Exercise directions:
Could you transcribe every record below exactly, leaving out any pictures?

Data under study:

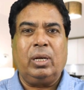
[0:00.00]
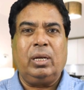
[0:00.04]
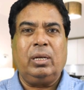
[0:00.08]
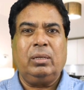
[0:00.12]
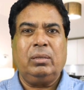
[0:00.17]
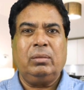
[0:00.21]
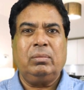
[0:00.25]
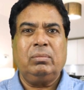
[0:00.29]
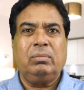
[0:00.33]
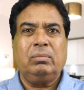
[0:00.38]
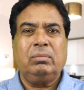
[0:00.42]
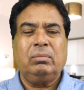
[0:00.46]
का
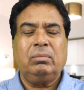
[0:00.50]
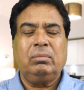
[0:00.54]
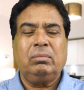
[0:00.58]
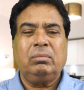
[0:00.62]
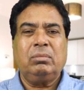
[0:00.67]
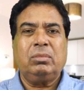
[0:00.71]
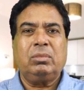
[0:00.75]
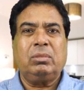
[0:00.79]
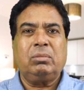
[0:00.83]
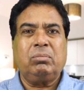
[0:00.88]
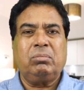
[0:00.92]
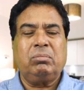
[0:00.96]

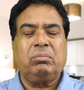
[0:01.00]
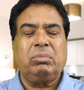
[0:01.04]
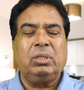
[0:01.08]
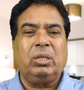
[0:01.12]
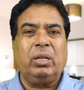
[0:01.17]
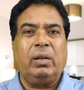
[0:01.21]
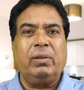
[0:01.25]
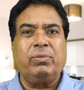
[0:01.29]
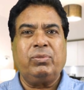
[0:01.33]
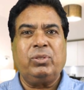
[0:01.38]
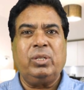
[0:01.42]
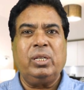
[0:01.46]
की
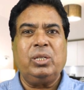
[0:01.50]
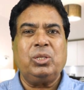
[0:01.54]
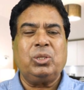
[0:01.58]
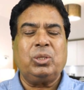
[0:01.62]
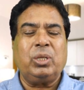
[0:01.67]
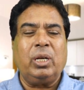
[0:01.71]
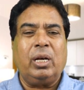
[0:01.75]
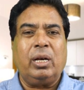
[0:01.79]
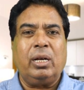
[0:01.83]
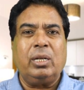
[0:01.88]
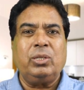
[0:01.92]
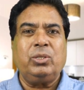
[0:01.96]
तरफ से
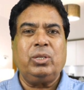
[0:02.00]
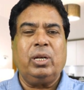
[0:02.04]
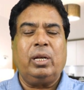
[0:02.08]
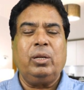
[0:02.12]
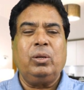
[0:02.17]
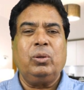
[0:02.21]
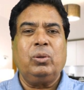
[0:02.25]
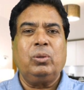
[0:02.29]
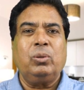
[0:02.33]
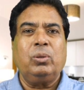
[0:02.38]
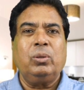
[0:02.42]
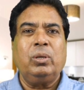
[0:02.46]
इश्तहार
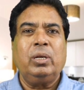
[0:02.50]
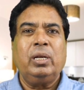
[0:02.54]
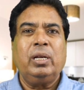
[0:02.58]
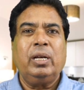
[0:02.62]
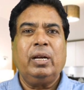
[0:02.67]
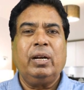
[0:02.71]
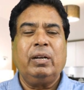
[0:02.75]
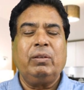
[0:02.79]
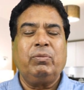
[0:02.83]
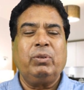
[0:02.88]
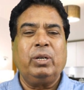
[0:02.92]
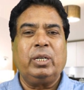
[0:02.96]
जारी हो
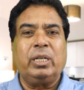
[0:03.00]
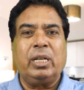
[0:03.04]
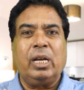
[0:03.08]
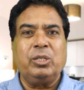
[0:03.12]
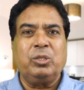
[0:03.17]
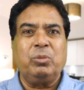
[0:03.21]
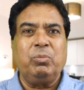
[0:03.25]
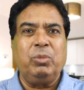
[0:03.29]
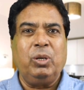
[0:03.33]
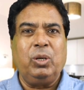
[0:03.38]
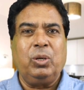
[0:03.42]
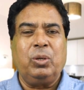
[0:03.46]

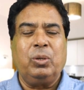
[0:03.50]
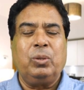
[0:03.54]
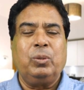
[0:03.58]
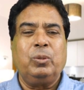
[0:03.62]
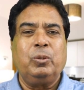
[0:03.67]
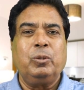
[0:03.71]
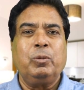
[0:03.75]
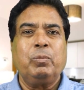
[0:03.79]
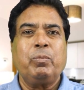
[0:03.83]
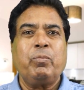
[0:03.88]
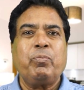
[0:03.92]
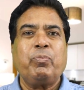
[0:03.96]
एडवर्टाइजमेंट हो
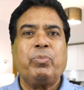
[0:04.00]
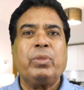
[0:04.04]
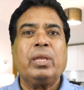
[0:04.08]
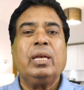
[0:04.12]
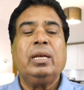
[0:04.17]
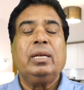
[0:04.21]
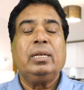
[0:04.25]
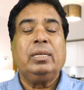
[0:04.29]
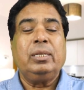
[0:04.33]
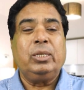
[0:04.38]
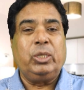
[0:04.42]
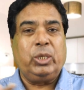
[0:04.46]

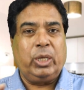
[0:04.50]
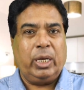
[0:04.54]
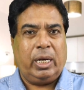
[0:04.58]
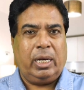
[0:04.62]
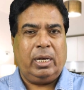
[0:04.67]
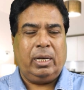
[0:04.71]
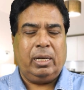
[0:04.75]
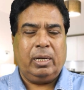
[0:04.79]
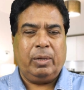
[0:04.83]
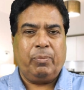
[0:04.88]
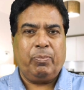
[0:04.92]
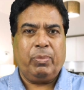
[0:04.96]
या
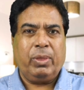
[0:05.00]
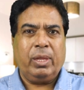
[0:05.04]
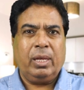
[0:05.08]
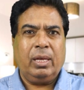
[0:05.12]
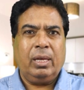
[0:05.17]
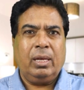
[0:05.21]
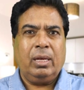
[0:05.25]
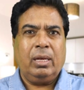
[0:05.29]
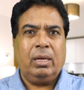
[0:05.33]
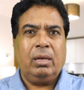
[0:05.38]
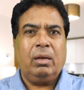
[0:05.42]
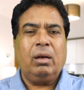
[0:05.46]

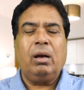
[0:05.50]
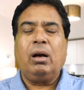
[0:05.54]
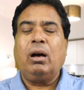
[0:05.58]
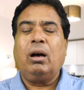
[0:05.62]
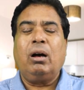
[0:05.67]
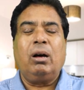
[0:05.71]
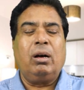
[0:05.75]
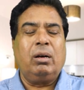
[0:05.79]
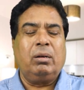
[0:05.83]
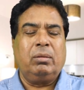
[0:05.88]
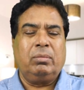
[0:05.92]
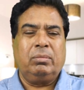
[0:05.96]

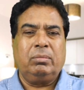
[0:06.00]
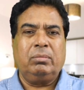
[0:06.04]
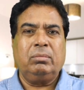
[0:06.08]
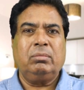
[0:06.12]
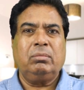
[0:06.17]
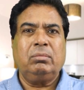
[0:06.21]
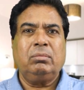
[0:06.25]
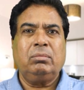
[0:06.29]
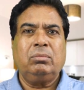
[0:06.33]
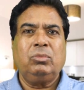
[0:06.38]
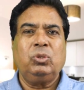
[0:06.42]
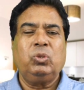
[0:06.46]
आम
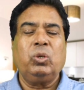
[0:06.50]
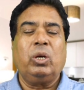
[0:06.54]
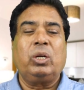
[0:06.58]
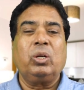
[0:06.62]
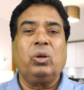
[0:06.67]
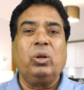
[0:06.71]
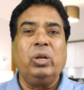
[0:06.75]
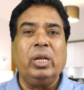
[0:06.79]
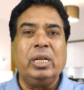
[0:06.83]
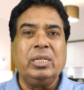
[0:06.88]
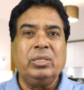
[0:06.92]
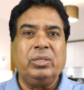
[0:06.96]
जो
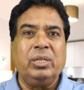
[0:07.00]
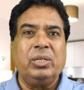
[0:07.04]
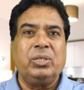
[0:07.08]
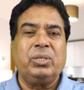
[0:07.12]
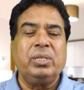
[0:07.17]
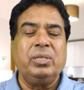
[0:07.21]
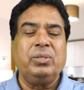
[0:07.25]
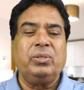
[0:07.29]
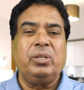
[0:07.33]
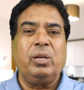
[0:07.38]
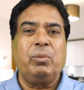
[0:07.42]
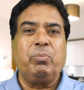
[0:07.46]

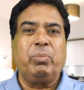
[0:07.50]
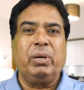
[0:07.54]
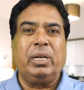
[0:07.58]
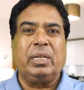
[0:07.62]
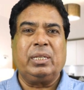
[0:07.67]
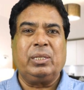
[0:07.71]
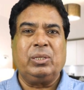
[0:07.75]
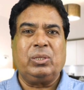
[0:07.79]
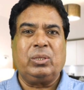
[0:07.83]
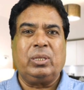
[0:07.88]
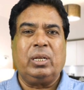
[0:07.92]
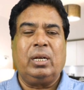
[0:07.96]
ऑर्गेनाइजेशन हैं
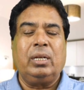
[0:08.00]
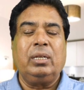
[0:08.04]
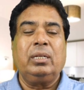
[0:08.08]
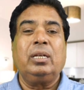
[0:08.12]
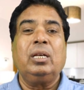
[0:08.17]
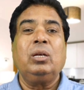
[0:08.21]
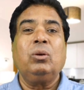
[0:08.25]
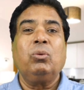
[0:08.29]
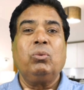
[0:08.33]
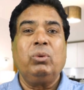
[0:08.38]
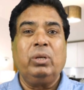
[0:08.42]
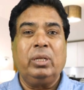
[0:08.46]
पाकिस्तान
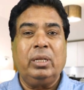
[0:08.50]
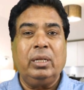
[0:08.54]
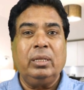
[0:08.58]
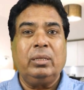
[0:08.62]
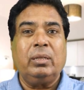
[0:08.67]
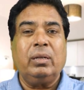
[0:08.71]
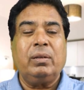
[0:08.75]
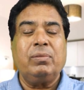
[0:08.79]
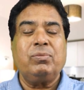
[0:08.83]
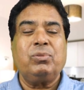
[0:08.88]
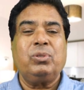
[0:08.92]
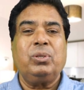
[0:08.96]
की उनकी
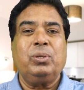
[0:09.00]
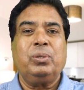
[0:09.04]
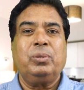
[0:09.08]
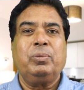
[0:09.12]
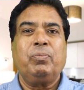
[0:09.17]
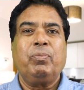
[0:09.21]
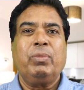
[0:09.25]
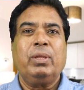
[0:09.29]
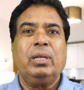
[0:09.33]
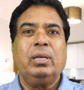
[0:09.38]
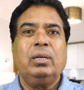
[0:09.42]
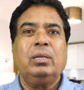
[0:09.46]
तरफ से हो
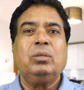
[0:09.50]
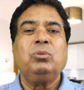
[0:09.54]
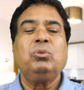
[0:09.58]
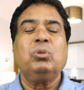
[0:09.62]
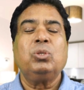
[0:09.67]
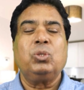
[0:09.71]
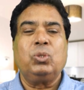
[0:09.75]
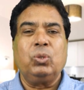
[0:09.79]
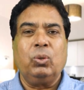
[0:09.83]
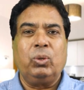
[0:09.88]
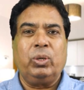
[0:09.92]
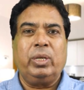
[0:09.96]
जो
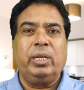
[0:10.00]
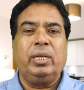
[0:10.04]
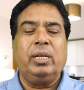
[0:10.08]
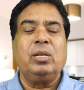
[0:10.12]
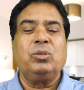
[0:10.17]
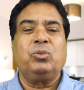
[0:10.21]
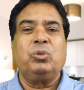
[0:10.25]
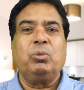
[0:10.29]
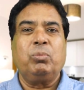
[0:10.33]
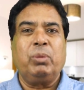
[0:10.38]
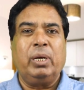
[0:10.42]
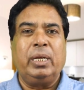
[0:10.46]
छोटे
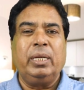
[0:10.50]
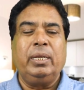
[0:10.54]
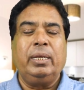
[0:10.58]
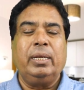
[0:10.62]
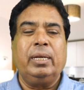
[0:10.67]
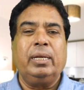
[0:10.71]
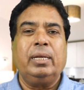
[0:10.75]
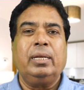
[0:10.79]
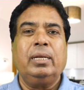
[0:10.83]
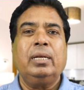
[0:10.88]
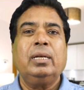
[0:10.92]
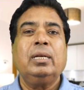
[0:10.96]
हैं सूबाई
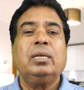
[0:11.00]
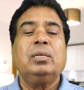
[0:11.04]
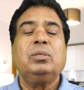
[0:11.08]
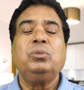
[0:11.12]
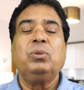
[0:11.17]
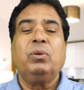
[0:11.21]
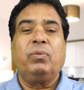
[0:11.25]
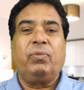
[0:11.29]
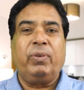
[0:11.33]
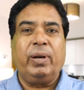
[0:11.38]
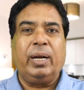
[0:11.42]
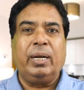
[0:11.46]
हैं
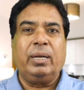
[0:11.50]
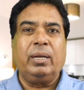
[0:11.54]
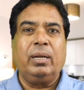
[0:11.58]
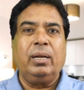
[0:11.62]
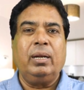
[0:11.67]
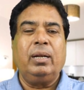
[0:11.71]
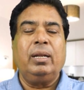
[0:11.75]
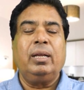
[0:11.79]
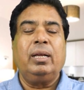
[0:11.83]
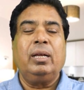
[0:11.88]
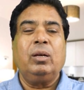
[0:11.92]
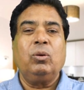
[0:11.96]
जो
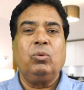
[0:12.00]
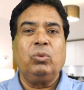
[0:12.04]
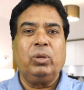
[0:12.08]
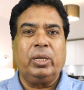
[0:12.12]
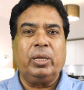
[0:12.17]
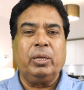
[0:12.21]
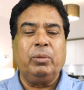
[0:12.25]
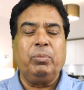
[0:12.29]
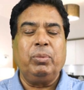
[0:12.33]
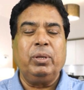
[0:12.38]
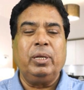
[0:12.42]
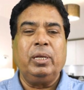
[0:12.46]
फेडरल हैं
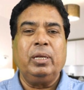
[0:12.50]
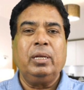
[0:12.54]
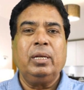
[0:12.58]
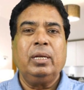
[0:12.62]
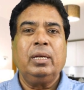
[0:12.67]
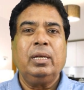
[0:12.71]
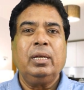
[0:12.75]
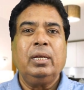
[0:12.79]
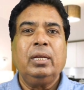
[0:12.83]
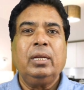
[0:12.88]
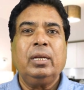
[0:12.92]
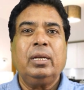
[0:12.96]
उनकी भी
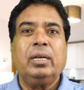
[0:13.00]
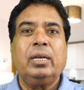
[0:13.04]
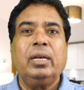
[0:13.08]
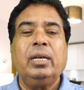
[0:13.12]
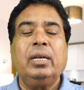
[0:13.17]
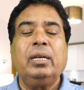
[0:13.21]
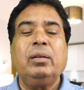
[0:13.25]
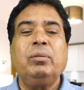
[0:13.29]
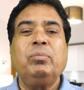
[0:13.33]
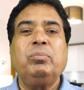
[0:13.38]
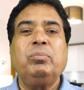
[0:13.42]
कि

Exercise result:
[0:00.00]
[0:00.04]
[0:00.08]
[0:00.12]
[0:00.17]
[0:00.21]
[0:00.25]
[0:00.29]
[0:00.33]
[0:00.38]
[0:00.42]
[0:00.46]
का
[0:00.50]
[0:00.54]
[0:00.58]
[0:00.62]
[0:00.67]
[0:00.71]
[0:00.75]
[0:00.79]
[0:00.83]
[0:00.88]
[0:00.92]
[0:00.96]

[0:01.00]
[0:01.04]
[0:01.08]
[0:01.12]
[0:01.17]
[0:01.21]
[0:01.25]
[0:01.29]
[0:01.33]
[0:01.38]
[0:01.42]
[0:01.46]
की
[0:01.50]
[0:01.54]
[0:01.58]
[0:01.62]
[0:01.67]
[0:01.71]
[0:01.75]
[0:01.79]
[0:01.83]
[0:01.88]
[0:01.92]
[0:01.96]
तरफ से
[0:02.00]
[0:02.04]
[0:02.08]
[0:02.12]
[0:02.17]
[0:02.21]
[0:02.25]
[0:02.29]
[0:02.33]
[0:02.38]
[0:02.42]
[0:02.46]
इश्तहार
[0:02.50]
[0:02.54]
[0:02.58]
[0:02.62]
[0:02.67]
[0:02.71]
[0:02.75]
[0:02.79]
[0:02.83]
[0:02.88]
[0:02.92]
[0:02.96]
जारी हो
[0:03.00]
[0:03.04]
[0:03.08]
[0:03.12]
[0:03.17]
[0:03.21]
[0:03.25]
[0:03.29]
[0:03.33]
[0:03.38]
[0:03.42]
[0:03.46]

[0:03.50]
[0:03.54]
[0:03.58]
[0:03.62]
[0:03.67]
[0:03.71]
[0:03.75]
[0:03.79]
[0:03.83]
[0:03.88]
[0:03.92]
[0:03.96]
एडवर्टाइजमेंट हो
[0:04.00]
[0:04.04]
[0:04.08]
[0:04.12]
[0:04.17]
[0:04.21]
[0:04.25]
[0:04.29]
[0:04.33]
[0:04.38]
[0:04.42]
[0:04.46]

[0:04.50]
[0:04.54]
[0:04.58]
[0:04.62]
[0:04.67]
[0:04.71]
[0:04.75]
[0:04.79]
[0:04.83]
[0:04.88]
[0:04.92]
[0:04.96]
या
[0:05.00]
[0:05.04]
[0:05.08]
[0:05.12]
[0:05.17]
[0:05.21]
[0:05.25]
[0:05.29]
[0:05.33]
[0:05.38]
[0:05.42]
[0:05.46]

[0:05.50]
[0:05.54]
[0:05.58]
[0:05.62]
[0:05.67]
[0:05.71]
[0:05.75]
[0:05.79]
[0:05.83]
[0:05.88]
[0:05.92]
[0:05.96]

[0:06.00]
[0:06.04]
[0:06.08]
[0:06.12]
[0:06.17]
[0:06.21]
[0:06.25]
[0:06.29]
[0:06.33]
[0:06.38]
[0:06.42]
[0:06.46]
आम
[0:06.50]
[0:06.54]
[0:06.58]
[0:06.62]
[0:06.67]
[0:06.71]
[0:06.75]
[0:06.79]
[0:06.83]
[0:06.88]
[0:06.92]
[0:06.96]
जो
[0:07.00]
[0:07.04]
[0:07.08]
[0:07.12]
[0:07.17]
[0:07.21]
[0:07.25]
[0:07.29]
[0:07.33]
[0:07.38]
[0:07.42]
[0:07.46]

[0:07.50]
[0:07.54]
[0:07.58]
[0:07.62]
[0:07.67]
[0:07.71]
[0:07.75]
[0:07.79]
[0:07.83]
[0:07.88]
[0:07.92]
[0:07.96]
ऑर्गेनाइजेशन हैं
[0:08.00]
[0:08.04]
[0:08.08]
[0:08.12]
[0:08.17]
[0:08.21]
[0:08.25]
[0:08.29]
[0:08.33]
[0:08.38]
[0:08.42]
[0:08.46]
पाकिस्तान
[0:08.50]
[0:08.54]
[0:08.58]
[0:08.62]
[0:08.67]
[0:08.71]
[0:08.75]
[0:08.79]
[0:08.83]
[0:08.88]
[0:08.92]
[0:08.96]
की उनकी
[0:09.00]
[0:09.04]
[0:09.08]
[0:09.12]
[0:09.17]
[0:09.21]
[0:09.25]
[0:09.29]
[0:09.33]
[0:09.38]
[0:09.42]
[0:09.46]
तरफ से हो
[0:09.50]
[0:09.54]
[0:09.58]
[0:09.62]
[0:09.67]
[0:09.71]
[0:09.75]
[0:09.79]
[0:09.83]
[0:09.88]
[0:09.92]
[0:09.96]
जो
[0:10.00]
[0:10.04]
[0:10.08]
[0:10.12]
[0:10.17]
[0:10.21]
[0:10.25]
[0:10.29]
[0:10.33]
[0:10.38]
[0:10.42]
[0:10.46]
छोटे
[0:10.50]
[0:10.54]
[0:10.58]
[0:10.62]
[0:10.67]
[0:10.71]
[0:10.75]
[0:10.79]
[0:10.83]
[0:10.88]
[0:10.92]
[0:10.96]
हैं सूबाई
[0:11.00]
[0:11.04]
[0:11.08]
[0:11.12]
[0:11.17]
[0:11.21]
[0:11.25]
[0:11.29]
[0:11.33]
[0:11.38]
[0:11.42]
[0:11.46]
हैं
[0:11.50]
[0:11.54]
[0:11.58]
[0:11.62]
[0:11.67]
[0:11.71]
[0:11.75]
[0:11.79]
[0:11.83]
[0:11.88]
[0:11.92]
[0:11.96]
जो
[0:12.00]
[0:12.04]
[0:12.08]
[0:12.12]
[0:12.17]
[0:12.21]
[0:12.25]
[0:12.29]
[0:12.33]
[0:12.38]
[0:12.42]
[0:12.46]
फेडरल हैं
[0:12.50]
[0:12.54]
[0:12.58]
[0:12.62]
[0:12.67]
[0:12.71]
[0:12.75]
[0:12.79]
[0:12.83]
[0:12.88]
[0:12.92]
[0:12.96]
उनकी भी
[0:13.00]
[0:13.04]
[0:13.08]
[0:13.12]
[0:13.17]
[0:13.21]
[0:13.25]
[0:13.29]
[0:13.33]
[0:13.38]
[0:13.42]
कि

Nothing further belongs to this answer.